### YOUR INSTRUCTIONS
Copy each entry below exactly. No images.

[DATA SHOWN — start]

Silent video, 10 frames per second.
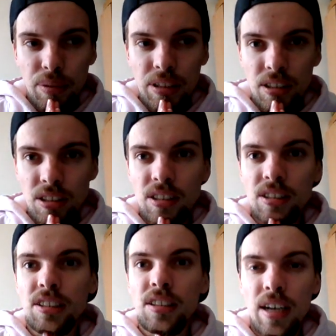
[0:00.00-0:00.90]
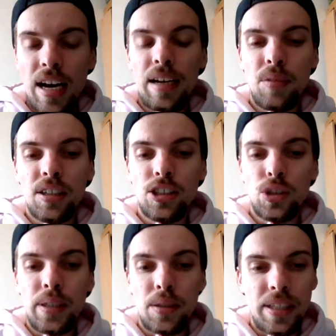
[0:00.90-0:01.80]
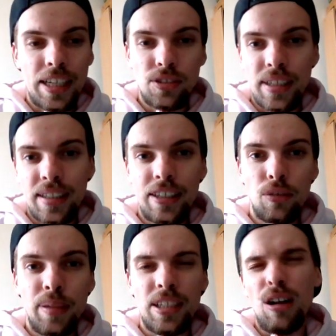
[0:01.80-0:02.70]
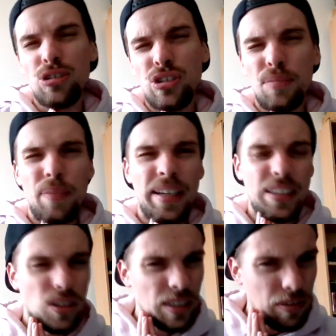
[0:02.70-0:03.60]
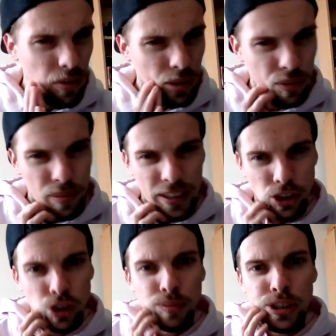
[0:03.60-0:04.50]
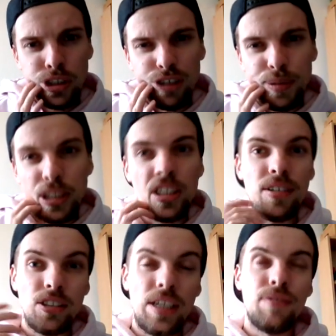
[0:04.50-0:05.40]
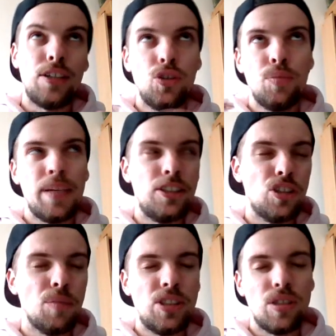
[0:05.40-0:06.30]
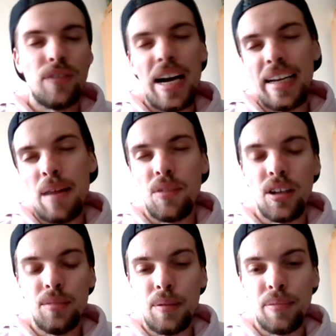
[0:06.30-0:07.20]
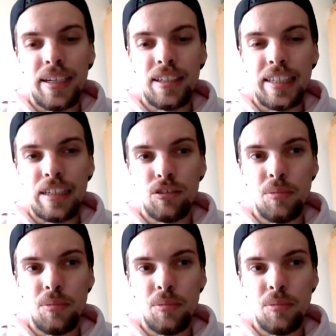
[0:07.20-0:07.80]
Because I am gonna tweak with the extra deck a little bit. Also depending on if I want to play the zombie stuff. Because if I do play the zombie stuff, I am gonna be playing Link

[DATA SHOWN — finish]

### RESULT
Silent video, 10 frames per second.
[0:00.00-0:00.90]
[0:00.90-0:01.80]
[0:01.80-0:02.70]
[0:02.70-0:03.60]
[0:03.60-0:04.50]
[0:04.50-0:05.40]
[0:05.40-0:06.30]
[0:06.30-0:07.20]
[0:07.20-0:07.80]
Because I am gonna tweak with the extra deck a little bit. Also depending on if I want to play the zombie stuff. Because if I do play the zombie stuff, I am gonna be playing Link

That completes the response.